As Democratic campaigners hurried to prepare material to exploit footage of the president's reactions, Sharon Trenoweth, a registered independent from New Hampshire, felt she had seen those facial expressions somewhere before. "You know when you're little and your dad says, 'Do it because I said so.' [Bush] was like that: 'I know what I'm talking about, I'm the boss, and that's that.'"
 
Mr Kerry might have seemed aloof, "but we don't necessarily have to have a buddy. We want someone who's intelligent. Kerry didn't get me excited before, and he still doesn't, but now I think he's the best option," said Ms Trenoweth, who used to work in the defence industry and now paints New England folk art for a living.
 
She was glued to the debate "like the Superbowl", she said. The sporting comparison was reflected in the deluge of instant post-match analysis.
 
A CNN survey of viewers found that 57% felt Mr Kerry performed better, with 37% favouring Mr Bush. But while 60% thought the Democrat expressed himself more clearly - a blow for Republican efforts to portray him as a "flip-flopper" - 54% still felt the incumbent would be the tougher leader if re-elected.
 
In Miami, where the debate took place on Thursday night, Nory Acosta, 24, a law student, was one of many undecideds who preferred Mr Kerry's style but remained in the Bush camp on the Iraq issue. "Maybe his answers didn't come as quickly as they might have come, but I think at this point there really isn't much choice but to carry on - otherwise it might pose a problem in terms of the impression in the rest of the world," she said.
 
Her concern for projecting a consistent international image mirrored a point Mr Bush made repeatedly in the debate. "I know we're not going to achieve our objective if we send mixed signals to our troops, our friends, the Iraqi citizens," he said.
 
But the president also found support among swing voters who thought the rest of the world's views should not matter. "George W Bush is the president of the United States, and to me, the United States should come first, rather than the world," said Vaughn Hoovler, 36, the owner of a metal-pressing company in Mansfield, Ohio, and a rare example of an undecided voter who called the debate for the president.
 
"I thought George did a wonderful job," said Mr Hoovler. "I was confident he knew where he was at, and what he had to do to move forward.
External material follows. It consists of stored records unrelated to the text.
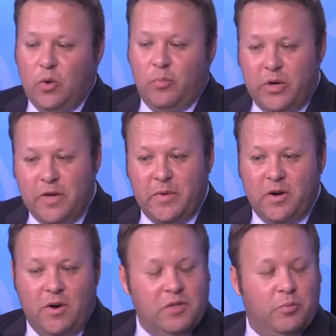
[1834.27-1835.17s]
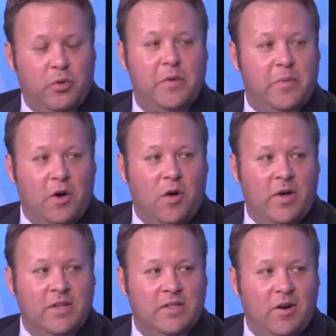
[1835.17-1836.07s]
We're putting them in carts, putting them in
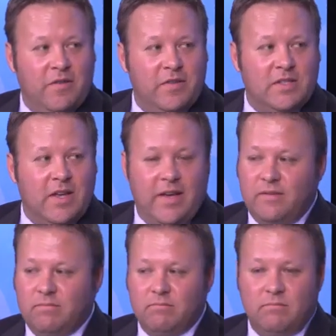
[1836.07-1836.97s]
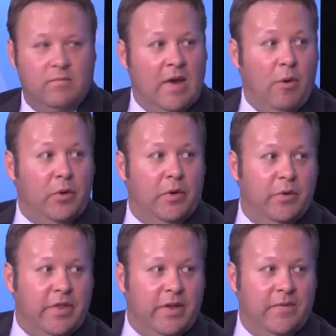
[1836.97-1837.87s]
hallways, and then often saying, now what do we do
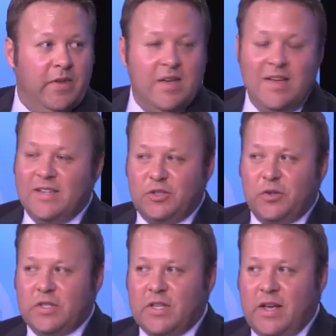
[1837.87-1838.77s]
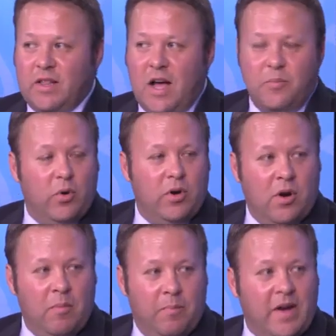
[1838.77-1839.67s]
with it? Districts like Lockport
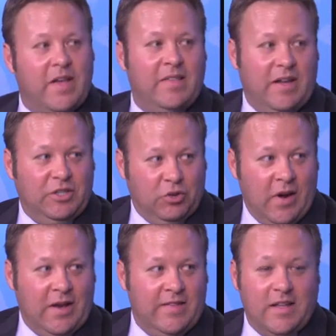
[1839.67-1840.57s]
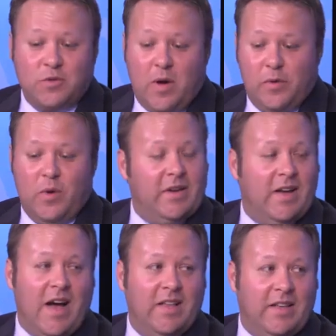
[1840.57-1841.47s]
are bucking that trend, and that's why we wanted to
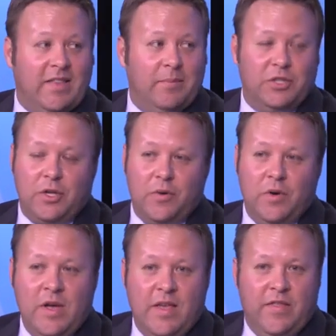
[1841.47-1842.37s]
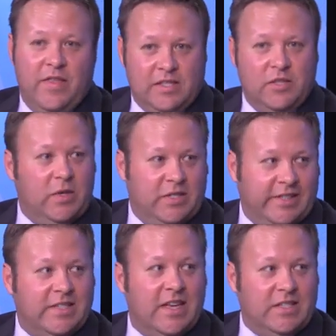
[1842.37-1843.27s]
highlight them to show this is what
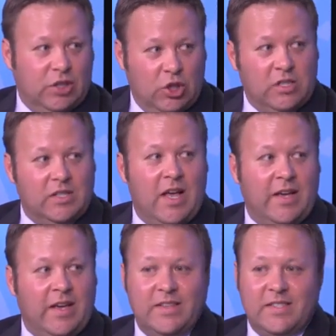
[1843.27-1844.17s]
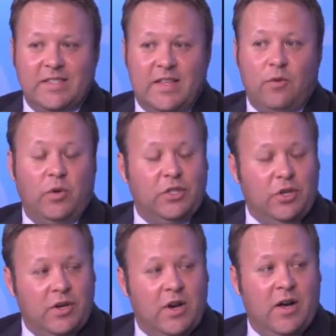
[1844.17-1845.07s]
success looks like, and this is the
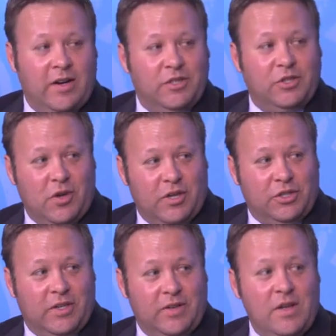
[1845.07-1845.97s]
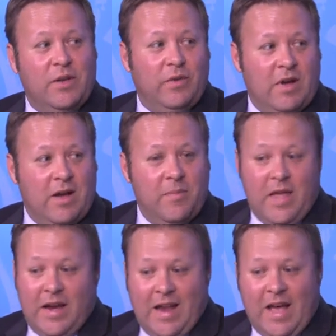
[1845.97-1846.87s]
return on instruction
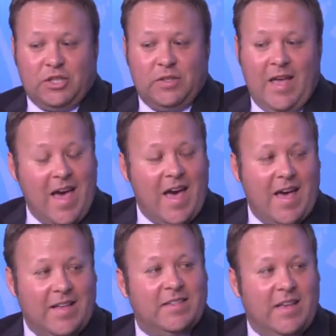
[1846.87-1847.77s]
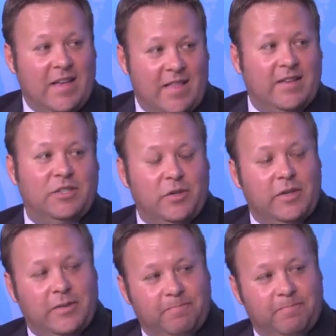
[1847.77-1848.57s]
that it actually has in that district.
Yeah, he looked angry, but he was clear and to the point."
 
However, Mr Kerry's insistence on taking an internationalist approach to US foreign policy found widespread support, even among those leaning towards Mr Bush. "He vacillates back and forth [on Iraq], but I think he's right in that regard," said Mr Scalzo, while Ms Acosta - though declaring herself more sympathetic to the incumbent - said she "did actually agree with Kerry on that point".
 
In the debate, Mr Kerry had condemned Mr Bush for failing even to hold "the kind of statesmanlike summits that pull people together ... In fact, he's done the opposite - he pushed them away".
 
Mr Kerry's task will be to turn the good impression he left on Thursday night into a conviction on the part of undecided voters that his specific policy proposals are superior. For Therese Safford, an employee of the Great Lakes Tribal Council in Wisconsin, he seemed to be well on the way. "Kerry sounds like he has a plan. I'm sure the president has a plan, too," she added, wryly, "but he didn't seem to know what the plan was". The Iraq war only took place, she suspected, "because he felt he needed to finish the unfinished business left by his father."
 
Mr Bush's curious use of language drew mockery from one influential corner of cable television, the Daily Show on Comedy Central, which is watched by many young adults. The president's assertion that "we are facing a group of folks who have such hatred in their hearts, they'll strike anywhere" made al-Qaida sound more like a harmless gathering of diners at an Italian restaurant, observed the presenter Jon Stewart.
 
"We're facing a group of folks? A group of folks is what you run into at the Olive Garden," he said.